What you are asked to do: If an entry below holds a picture, leave the picture out and print the rest exactly.

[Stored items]
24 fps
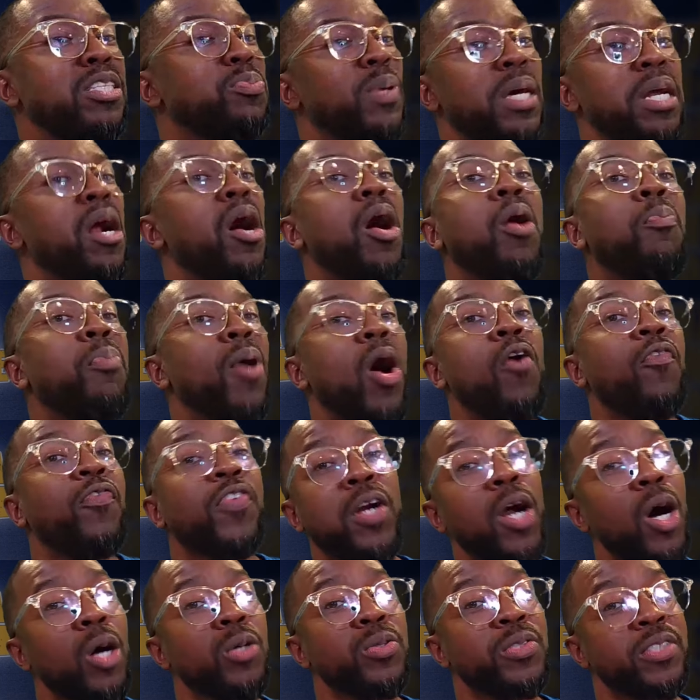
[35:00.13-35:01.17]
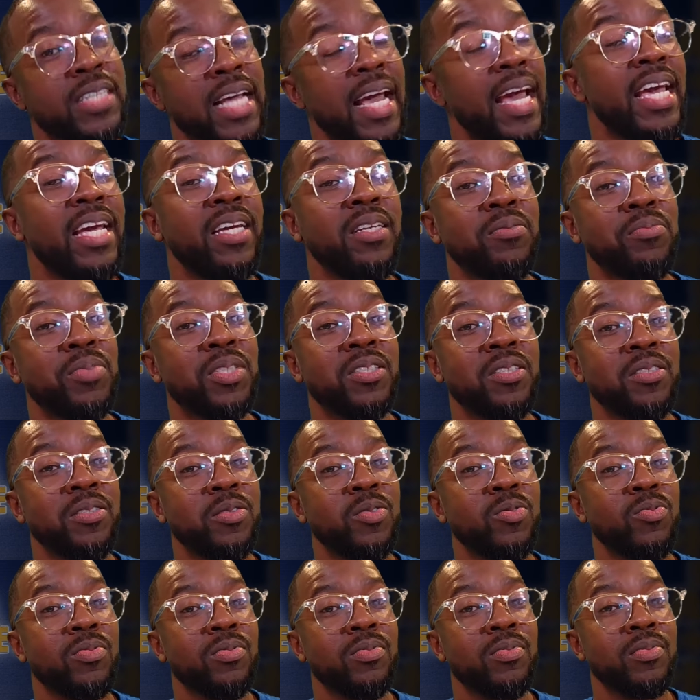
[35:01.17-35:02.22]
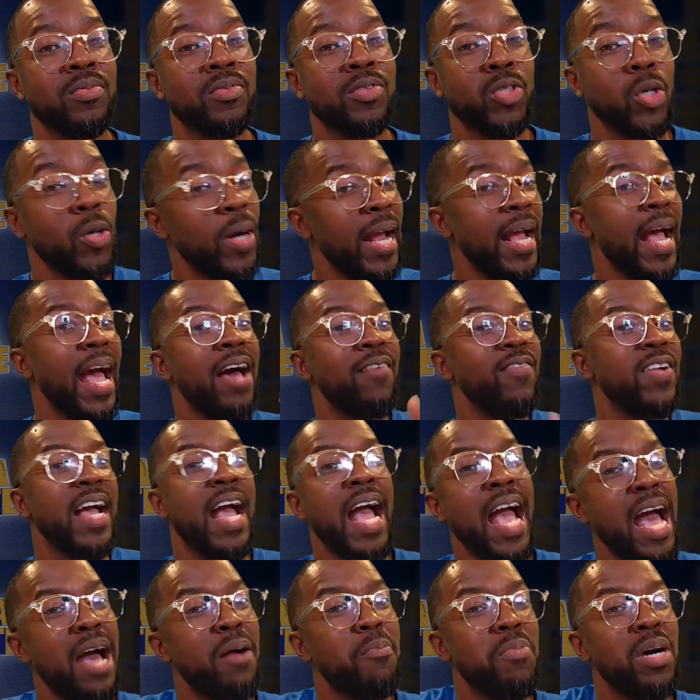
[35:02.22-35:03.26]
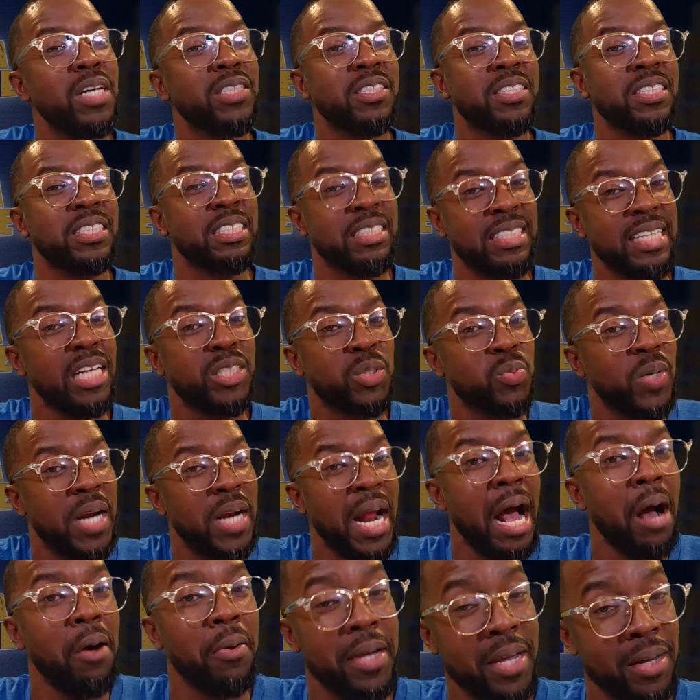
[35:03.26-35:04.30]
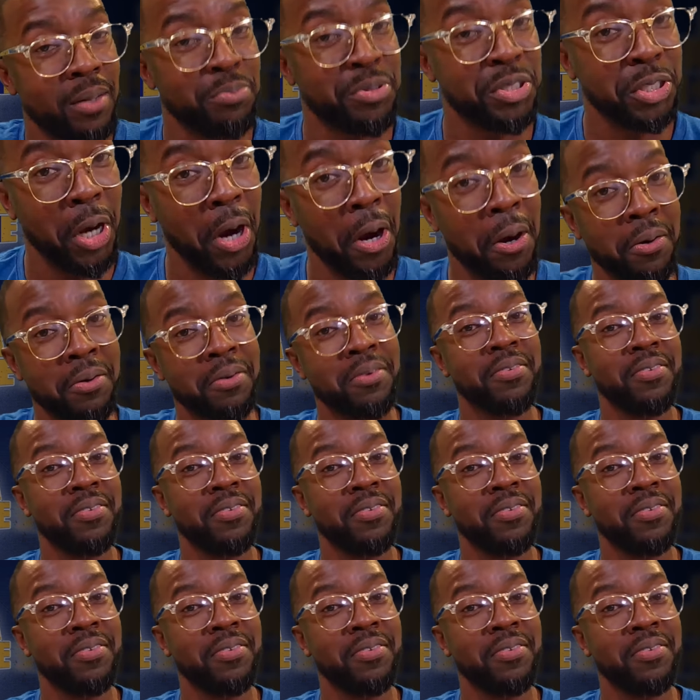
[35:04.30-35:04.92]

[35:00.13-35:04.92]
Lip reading: been on both of those teams. So they haven't had much success without him, sir.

Answer to this exercise:
24 fps
[35:00.13-35:01.17]
[35:01.17-35:02.22]
[35:02.22-35:03.26]
[35:03.26-35:04.30]
[35:04.30-35:04.92]

[35:00.13-35:04.92]
Lip reading: been on both of those teams. So they haven't had much success without him, sir.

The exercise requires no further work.